May 22, 2018

1849 words 9 mins read

Under The Bonnet: Binary Representation of Integer

Under The Bonnet: Binary Representation of Integer

Demystifying Representation Of Your Data In Computer

image

Binary Math

If you’re educated in computer science and computer architecture in a legit university, you might have known this. However, not many have that privilege. Many of todays developers are born out of bootcamp, classes, or workshops in which does not teach you how computer really works. It’s okay for certain situation but in one point of time it’ll be an impediment as some problem domain needs that, especially in data communication, security, and IoT.

I have an experience when I interviewed a Java developers who have written many business apps but have no clue what is the result of 2 xor 3 and had no idea that SHA-256 hash is just a representation of a really big integer with 256-bit wide. In interview, this is usually my fizz-buzz test of knowing if a developer understands bitwise operator or not. If they do not and they claim they know security or IoT, I know that’s not true.

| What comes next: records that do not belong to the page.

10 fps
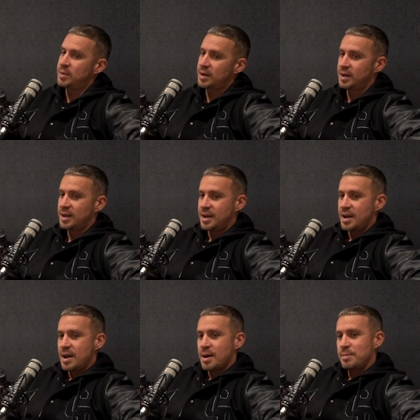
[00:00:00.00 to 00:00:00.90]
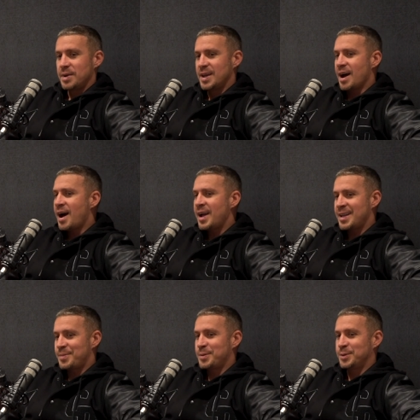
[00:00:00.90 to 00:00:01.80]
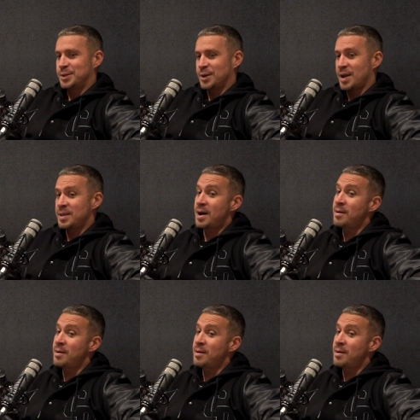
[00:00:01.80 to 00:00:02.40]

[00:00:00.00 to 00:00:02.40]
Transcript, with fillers: But, but yeah, Ayia Napa was good. I know.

Computers Has No Data Type

That’s the first fact you’d need to sink it in. Computer has no data type. It has no concept of integer, floating point or anything. It only understand two things: something getting HIGH or something getting LOW. It can be current or voltage depends on transistor used. But in essence it only understand those two states. To represent those two states we’re representing them with zero (0) and one (1) and we call them bit.

Bit by itself is pretty useless, so we add some more bits to make them a little bit useful. The closest analogy if this will be bits huddled together to an array placed in specific memory location.

image

8-Bit array and its address in memory

This bit array has 8-bit in size. It’s saved on address 0 to address 7. The address zero is the lowest memory address and address 7 is the highest memory address. Any kind of data can be represented in 0s and 1s and we call them binary. Binary data is opaque, it can be anything. We just know that the memory is filled by bits and it’s up to us to interpret those bits for our own purpose.

Binary Numbering System

Computers were made to do computation. There must be something to do with numbers. Computers only understand low (0) and high (1). We need some way to convert them to the number we understand. Numbers is one of the primary interpretation of those bit array.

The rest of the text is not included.